## Stored data entries
---*---
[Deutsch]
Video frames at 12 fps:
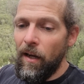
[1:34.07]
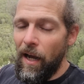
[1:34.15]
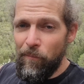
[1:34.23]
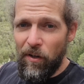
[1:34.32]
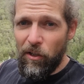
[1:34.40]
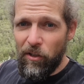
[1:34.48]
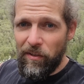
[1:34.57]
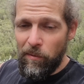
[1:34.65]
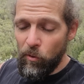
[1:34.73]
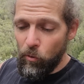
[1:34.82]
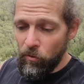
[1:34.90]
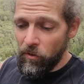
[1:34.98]
Einfach aus
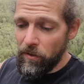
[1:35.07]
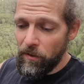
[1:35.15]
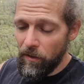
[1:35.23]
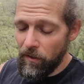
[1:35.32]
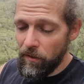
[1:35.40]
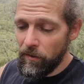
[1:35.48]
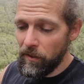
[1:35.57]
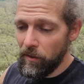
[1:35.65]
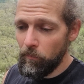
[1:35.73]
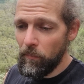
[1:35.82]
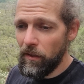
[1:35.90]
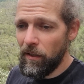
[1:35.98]
dem Grund, äh,
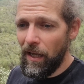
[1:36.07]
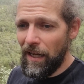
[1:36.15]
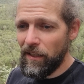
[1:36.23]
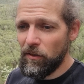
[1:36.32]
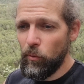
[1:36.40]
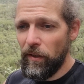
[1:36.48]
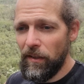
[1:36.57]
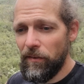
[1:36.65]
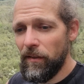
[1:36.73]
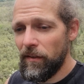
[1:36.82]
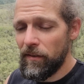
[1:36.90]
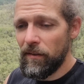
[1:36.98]
im
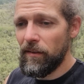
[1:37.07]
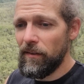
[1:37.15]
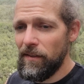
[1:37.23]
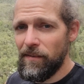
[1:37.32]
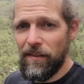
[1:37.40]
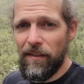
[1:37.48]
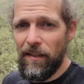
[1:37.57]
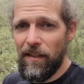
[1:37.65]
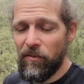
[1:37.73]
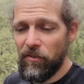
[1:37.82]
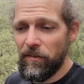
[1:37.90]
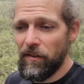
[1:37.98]
aktuellen ICD,
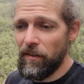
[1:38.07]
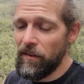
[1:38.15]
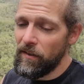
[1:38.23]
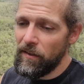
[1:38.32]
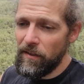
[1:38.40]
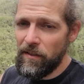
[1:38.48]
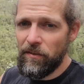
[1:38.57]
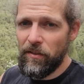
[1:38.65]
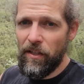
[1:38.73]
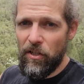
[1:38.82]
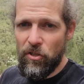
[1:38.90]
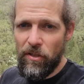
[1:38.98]
also in der
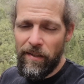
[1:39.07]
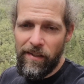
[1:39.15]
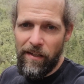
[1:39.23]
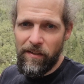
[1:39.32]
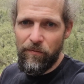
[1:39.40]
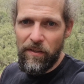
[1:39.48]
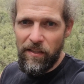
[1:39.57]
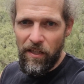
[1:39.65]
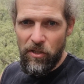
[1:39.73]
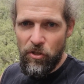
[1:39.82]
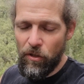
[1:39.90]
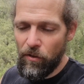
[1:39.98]
International
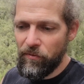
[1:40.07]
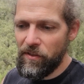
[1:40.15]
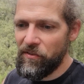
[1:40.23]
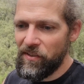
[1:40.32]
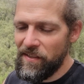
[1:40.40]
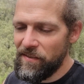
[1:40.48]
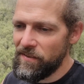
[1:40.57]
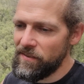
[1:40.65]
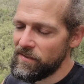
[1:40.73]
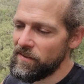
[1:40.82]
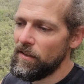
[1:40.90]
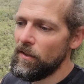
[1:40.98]
Classification of
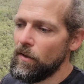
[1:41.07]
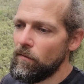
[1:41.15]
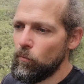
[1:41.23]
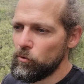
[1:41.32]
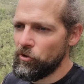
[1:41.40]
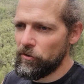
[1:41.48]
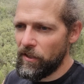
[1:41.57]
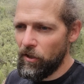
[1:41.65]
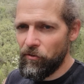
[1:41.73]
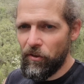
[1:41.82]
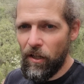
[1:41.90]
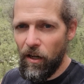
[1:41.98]
Diseases, wo sozusagen die
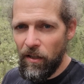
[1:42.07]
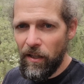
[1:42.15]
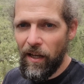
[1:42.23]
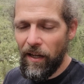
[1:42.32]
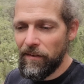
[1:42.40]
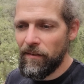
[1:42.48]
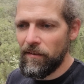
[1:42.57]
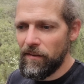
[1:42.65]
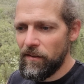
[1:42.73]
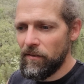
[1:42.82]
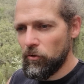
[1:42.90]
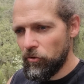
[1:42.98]
ganzen Krankheiten,
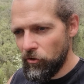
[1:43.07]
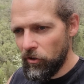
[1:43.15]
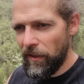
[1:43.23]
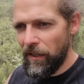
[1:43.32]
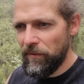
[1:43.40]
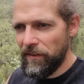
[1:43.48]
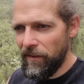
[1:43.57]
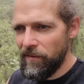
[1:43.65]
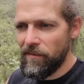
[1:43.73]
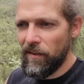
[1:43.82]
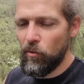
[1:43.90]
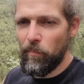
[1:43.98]
die sozusagen
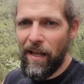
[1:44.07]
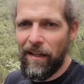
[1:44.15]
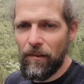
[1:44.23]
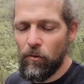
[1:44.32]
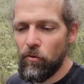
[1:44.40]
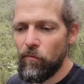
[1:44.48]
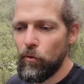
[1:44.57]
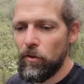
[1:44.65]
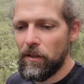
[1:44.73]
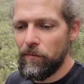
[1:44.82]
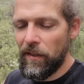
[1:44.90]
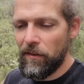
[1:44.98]
evident sein und
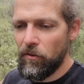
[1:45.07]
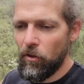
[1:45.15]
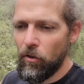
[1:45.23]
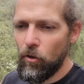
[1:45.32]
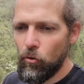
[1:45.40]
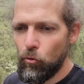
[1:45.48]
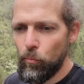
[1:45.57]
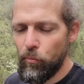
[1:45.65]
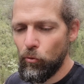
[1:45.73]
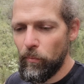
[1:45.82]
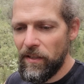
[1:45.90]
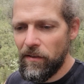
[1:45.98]
behandlungswürdig, die werden da
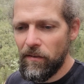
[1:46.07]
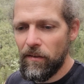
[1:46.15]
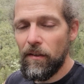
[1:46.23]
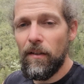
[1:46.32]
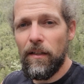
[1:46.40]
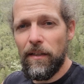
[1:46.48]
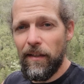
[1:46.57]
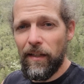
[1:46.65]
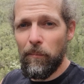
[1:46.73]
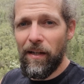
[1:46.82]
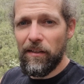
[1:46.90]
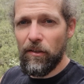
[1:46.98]
subsumiert in
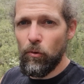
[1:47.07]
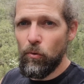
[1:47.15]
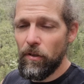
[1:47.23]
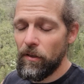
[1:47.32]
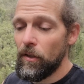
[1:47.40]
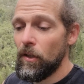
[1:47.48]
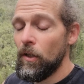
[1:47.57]
einem Katalog.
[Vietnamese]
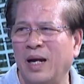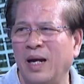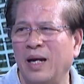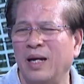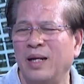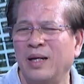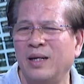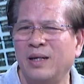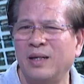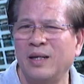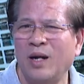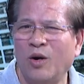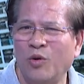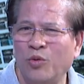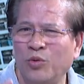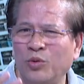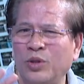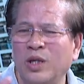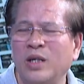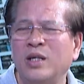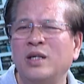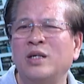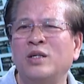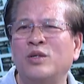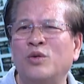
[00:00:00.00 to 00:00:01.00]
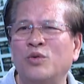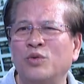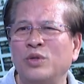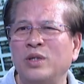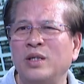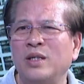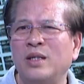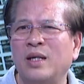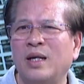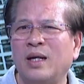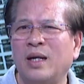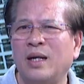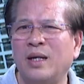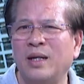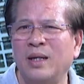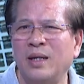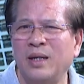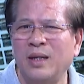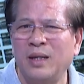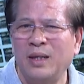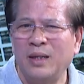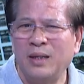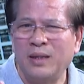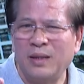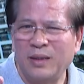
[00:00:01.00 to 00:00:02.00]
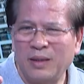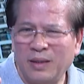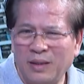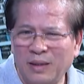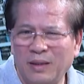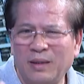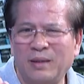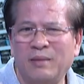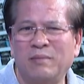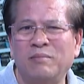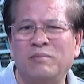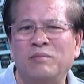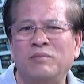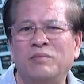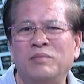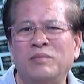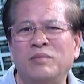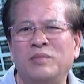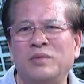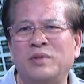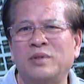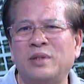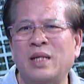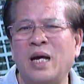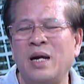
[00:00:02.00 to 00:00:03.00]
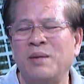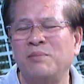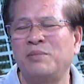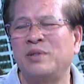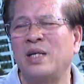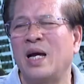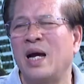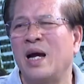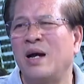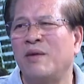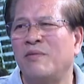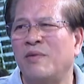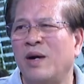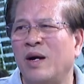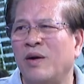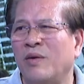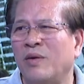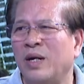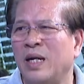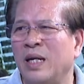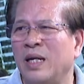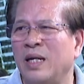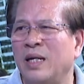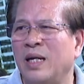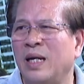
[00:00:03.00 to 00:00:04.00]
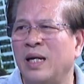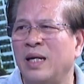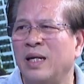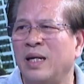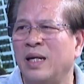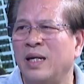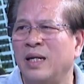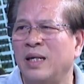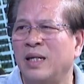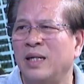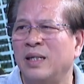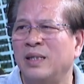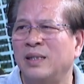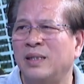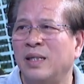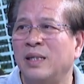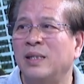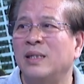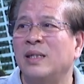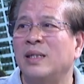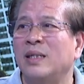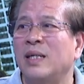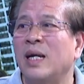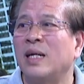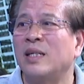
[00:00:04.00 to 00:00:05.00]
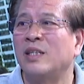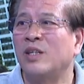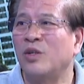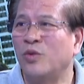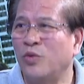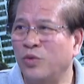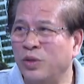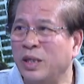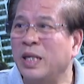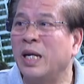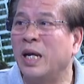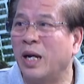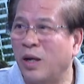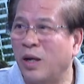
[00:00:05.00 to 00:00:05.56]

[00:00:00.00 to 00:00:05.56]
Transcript: đấy, đầu tư cũng như là tham gia vào cái cái cái cái xây dựng nhà xã hội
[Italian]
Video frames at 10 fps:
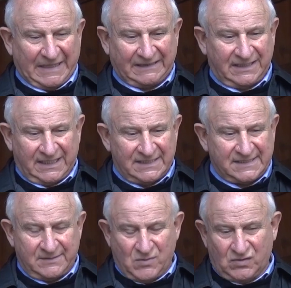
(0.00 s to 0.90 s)

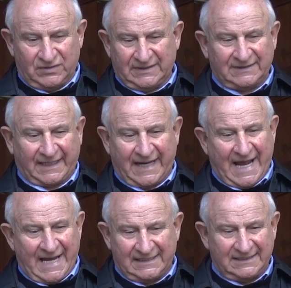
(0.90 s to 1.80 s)
battesimo in tre
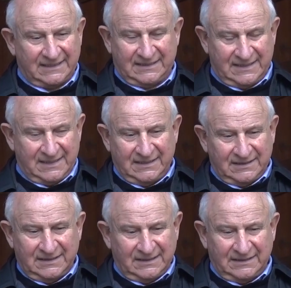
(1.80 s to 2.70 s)
anni,
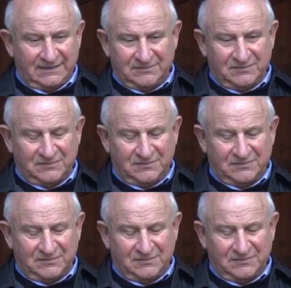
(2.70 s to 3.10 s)
eh,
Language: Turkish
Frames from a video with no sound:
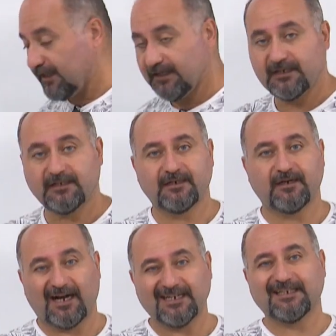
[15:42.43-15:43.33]
e,
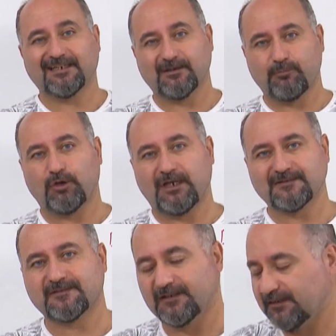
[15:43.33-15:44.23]
aynı anda
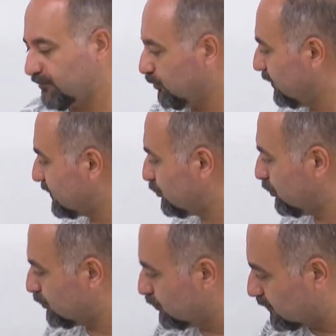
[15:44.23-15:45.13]
bölen sayıları bulmak
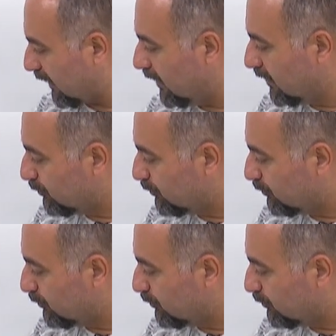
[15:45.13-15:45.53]
istiyorsunuz ya.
---*---
Reproduce each entry exactly as given; no pictures, please.

[Deutsch]
Video frames at 12 fps:
[1:34.07]
[1:34.15]
[1:34.23]
[1:34.32]
[1:34.40]
[1:34.48]
[1:34.57]
[1:34.65]
[1:34.73]
[1:34.82]
[1:34.90]
[1:34.98]
Einfach aus
[1:35.07]
[1:35.15]
[1:35.23]
[1:35.32]
[1:35.40]
[1:35.48]
[1:35.57]
[1:35.65]
[1:35.73]
[1:35.82]
[1:35.90]
[1:35.98]
dem Grund, äh,
[1:36.07]
[1:36.15]
[1:36.23]
[1:36.32]
[1:36.40]
[1:36.48]
[1:36.57]
[1:36.65]
[1:36.73]
[1:36.82]
[1:36.90]
[1:36.98]
im
[1:37.07]
[1:37.15]
[1:37.23]
[1:37.32]
[1:37.40]
[1:37.48]
[1:37.57]
[1:37.65]
[1:37.73]
[1:37.82]
[1:37.90]
[1:37.98]
aktuellen ICD,
[1:38.07]
[1:38.15]
[1:38.23]
[1:38.32]
[1:38.40]
[1:38.48]
[1:38.57]
[1:38.65]
[1:38.73]
[1:38.82]
[1:38.90]
[1:38.98]
also in der
[1:39.07]
[1:39.15]
[1:39.23]
[1:39.32]
[1:39.40]
[1:39.48]
[1:39.57]
[1:39.65]
[1:39.73]
[1:39.82]
[1:39.90]
[1:39.98]
International
[1:40.07]
[1:40.15]
[1:40.23]
[1:40.32]
[1:40.40]
[1:40.48]
[1:40.57]
[1:40.65]
[1:40.73]
[1:40.82]
[1:40.90]
[1:40.98]
Classification of
[1:41.07]
[1:41.15]
[1:41.23]
[1:41.32]
[1:41.40]
[1:41.48]
[1:41.57]
[1:41.65]
[1:41.73]
[1:41.82]
[1:41.90]
[1:41.98]
Diseases, wo sozusagen die
[1:42.07]
[1:42.15]
[1:42.23]
[1:42.32]
[1:42.40]
[1:42.48]
[1:42.57]
[1:42.65]
[1:42.73]
[1:42.82]
[1:42.90]
[1:42.98]
ganzen Krankheiten,
[1:43.07]
[1:43.15]
[1:43.23]
[1:43.32]
[1:43.40]
[1:43.48]
[1:43.57]
[1:43.65]
[1:43.73]
[1:43.82]
[1:43.90]
[1:43.98]
die sozusagen
[1:44.07]
[1:44.15]
[1:44.23]
[1:44.32]
[1:44.40]
[1:44.48]
[1:44.57]
[1:44.65]
[1:44.73]
[1:44.82]
[1:44.90]
[1:44.98]
evident sein und
[1:45.07]
[1:45.15]
[1:45.23]
[1:45.32]
[1:45.40]
[1:45.48]
[1:45.57]
[1:45.65]
[1:45.73]
[1:45.82]
[1:45.90]
[1:45.98]
behandlungswürdig, die werden da
[1:46.07]
[1:46.15]
[1:46.23]
[1:46.32]
[1:46.40]
[1:46.48]
[1:46.57]
[1:46.65]
[1:46.73]
[1:46.82]
[1:46.90]
[1:46.98]
subsumiert in
[1:47.07]
[1:47.15]
[1:47.23]
[1:47.32]
[1:47.40]
[1:47.48]
[1:47.57]
einem Katalog.
[Vietnamese]
[00:00:00.00 to 00:00:01.00]
[00:00:01.00 to 00:00:02.00]
[00:00:02.00 to 00:00:03.00]
[00:00:03.00 to 00:00:04.00]
[00:00:04.00 to 00:00:05.00]
[00:00:05.00 to 00:00:05.56]

[00:00:00.00 to 00:00:05.56]
Transcript: đấy, đầu tư cũng như là tham gia vào cái cái cái cái xây dựng nhà xã hội
[Italian]
Video frames at 10 fps:
(0.00 s to 0.90 s)

(0.90 s to 1.80 s)
battesimo in tre
(1.80 s to 2.70 s)
anni,
(2.70 s to 3.10 s)
eh,
Language: Turkish
Frames from a video with no sound:
[15:42.43-15:43.33]
e,
[15:43.33-15:44.23]
aynı anda
[15:44.23-15:45.13]
bölen sayıları bulmak
[15:45.13-15:45.53]
istiyorsunuz ya.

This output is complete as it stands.